Luego se registró un segundo ataque contra otra mezquita chiita situada en el mismo barrio, indicó el portavoz del ministerio del Interior Sediq Sediqqi.

Según el portavoz, ambos atacantes fueron abatidos por las fuerzas especiales.

El miércoles, día de la Ashura, el estallido de una bomba a las puertas de la mezquita de Balj bañó de sangre este día señalado. "Desgraciadamente, 14 personas fueron abatidas y 28 resultaron heridas en la explosión", indicó a la AFP el portavoz del gobernador, Munir Ahmad Farhad.

La comunidad chiita conmemora en todo el mundo este miércoles la muerte del imán Husein, nieto del profeta Mahoma, asesinado en el año 680, episodio fundador del chiismo.

Para los chiitas afganos de la minoría hazara, esta conmemoración llevaba doblemente este miércoles el velo negro del duelo.

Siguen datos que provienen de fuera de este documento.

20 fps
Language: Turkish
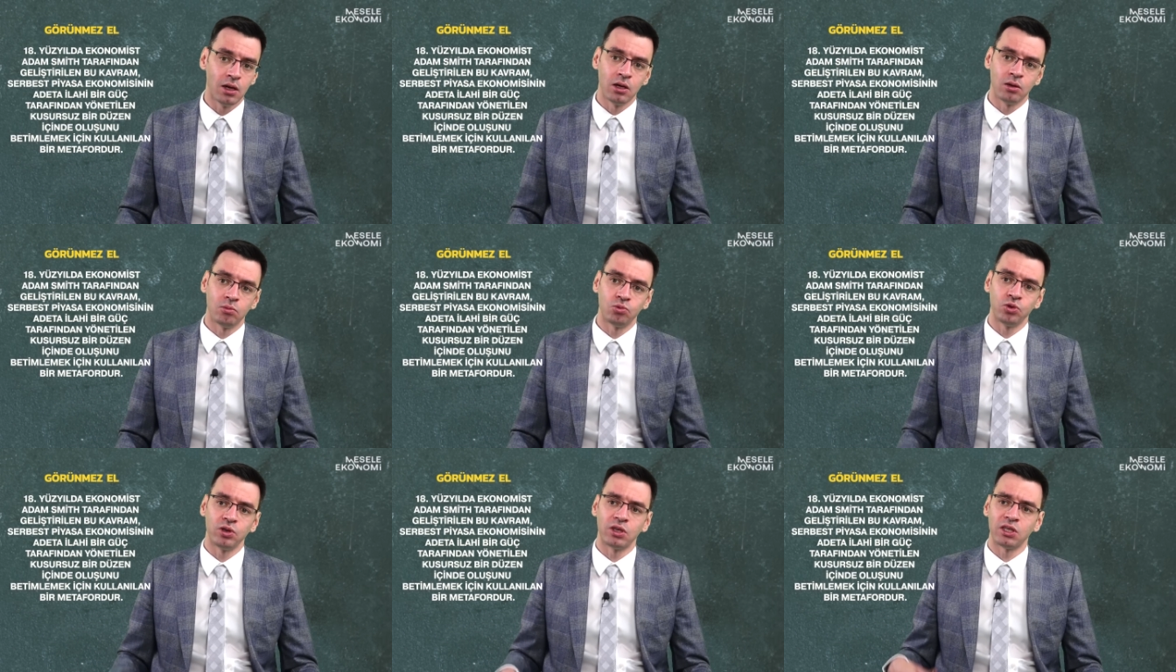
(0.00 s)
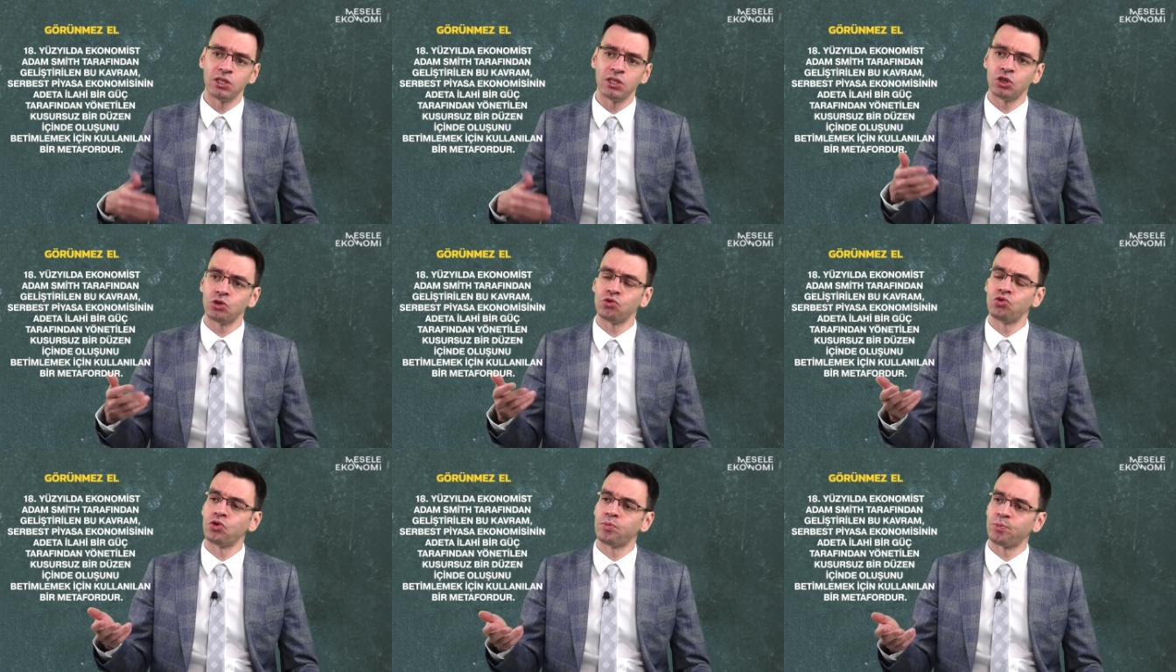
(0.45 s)
Bu
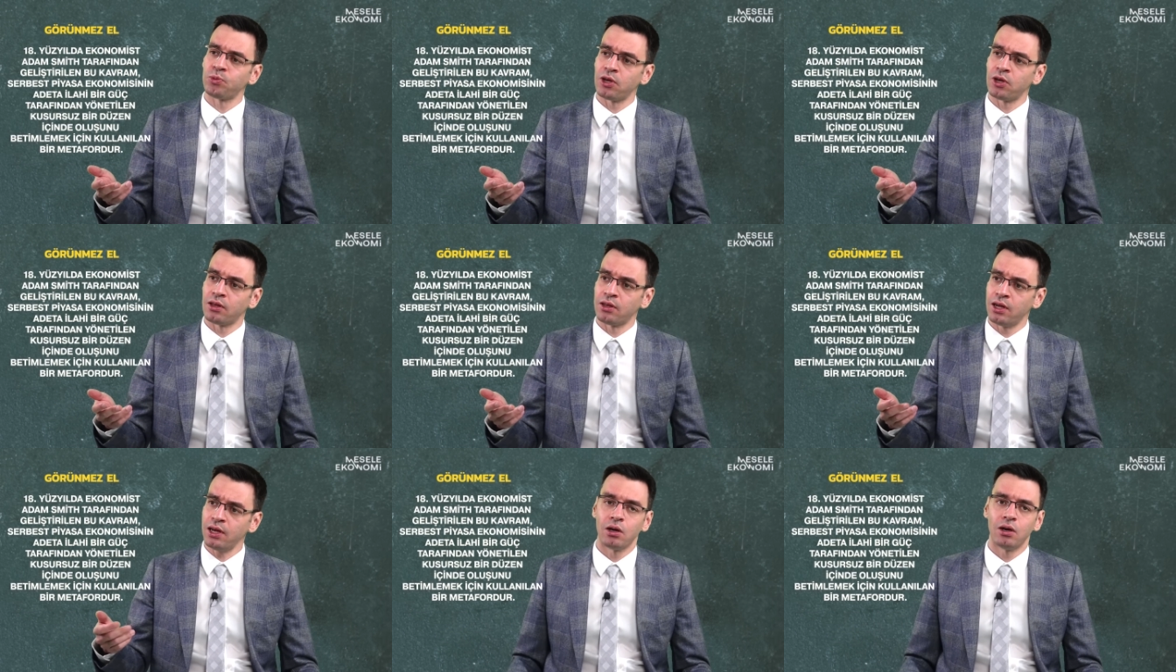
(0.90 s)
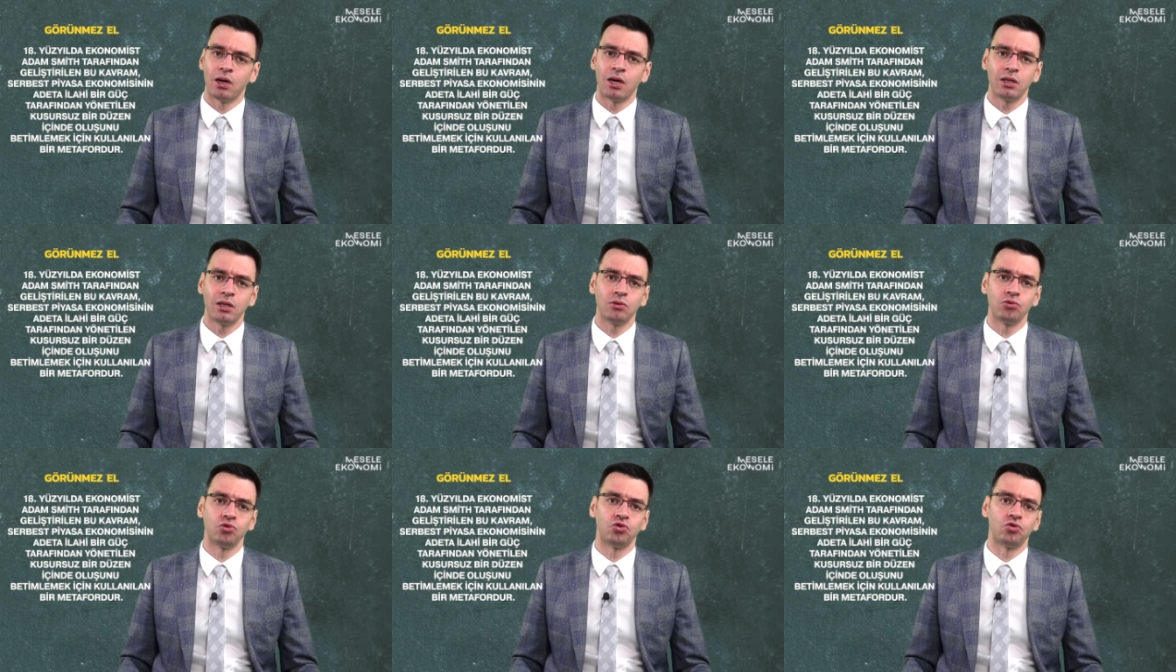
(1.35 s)
ikinci grupta da
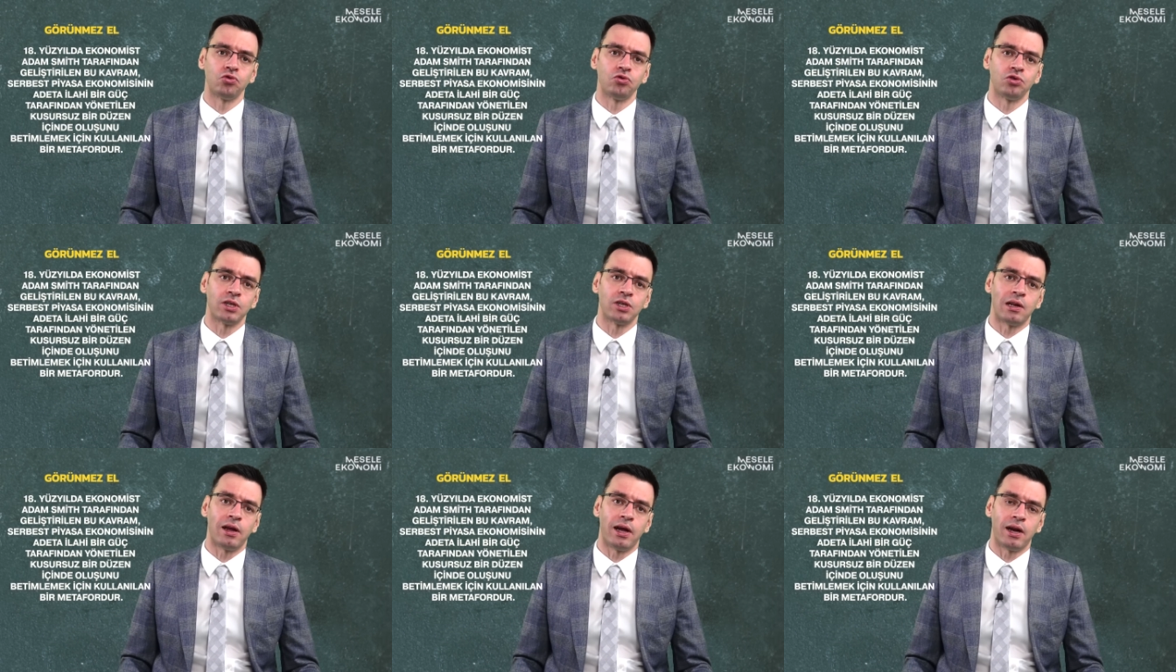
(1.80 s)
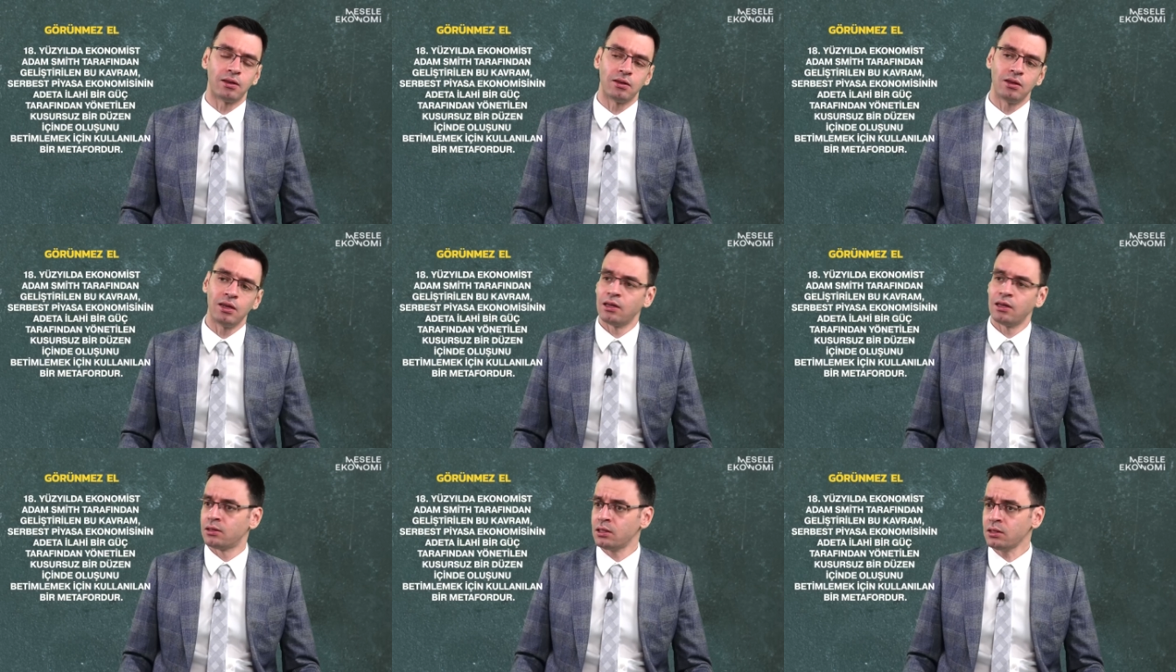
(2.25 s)
ana düşünceler
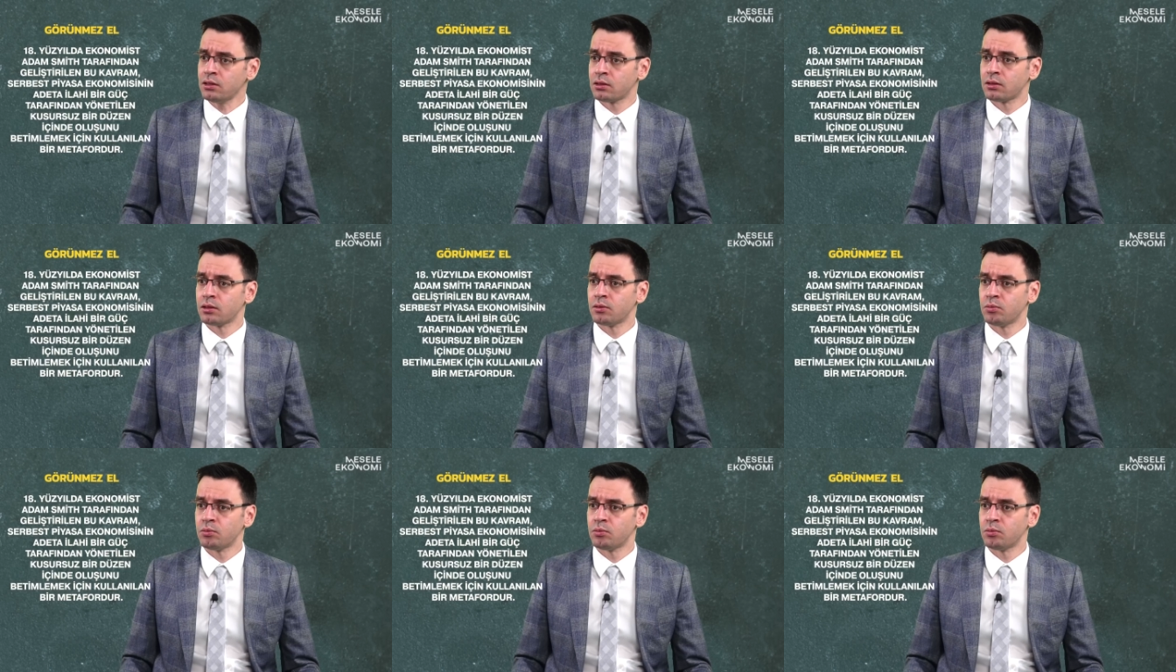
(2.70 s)
nedir?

Los familiares de los heridos permanecían en el hospital, como el padre de una niña de seis años, en estado de coma con la cabeza vendada.

En otra sala una madre y su hija, ambas heridas, reposaban abrazadas en la misma cama.

"El atacante disparaba contra todos. Me hirió en la pierna. Por suerte mi hijo se escapó corriendo. Muchos niños fueron heridos", dijo Saleha.

"Pero claro, las familias del presidente y de los ricos viven en el extranjero. A quienes matan todos los días es a la pobre gente", agregó.

En la mezquita de Karte Saji, los hombres lamentaban la falta de medidas de seguridad a pesar de las amenazas que todos conocían.

"Después del ataque vimos llegar a las fuerzas de seguridad superequipadas. Si hubieran estado aquí antes se habría salvado muchas vidas", protestó Hamidullah, de unos 50 años, furioso con el gobierno.

"¡Esta nación está dormida! Es hora de que las comunidades se unan para derrocar a este gobierno", afirmó por su parte Aminulá.

La misma polémica se registró tras el atentado contra la minoría hazara del 23 de julio pasado en Kabul.

Ese día dos kamikazes atacaron una manifestación pacífica causando 84 muertos y más de 130 heridos. El ataque fue reivindicado por el Estado Islámico (EI), que firmaba de esa forma su primer gran atentado en la capital afgana.

La conmemoración de la Ashura también quedó ensangrentada en diciembre de 2012. Un atentado contra la mezquita chiita de Murad Jani dejó 80 muertos y 160 heridos.

El martes por la noche, el presidente afgano Ashraf Ghani condenó el atentado contra Karte Saji, denunciando un "crimen de lesa humanidad".

La minoría hazara, tres millones de personas que hablan persa, ha sido perseguida durante décadas y miles de sus integrantes fueron asesinados a fines de los años noventa por Al Qaida y los talibanes, en su mayoría pastunes sunitas.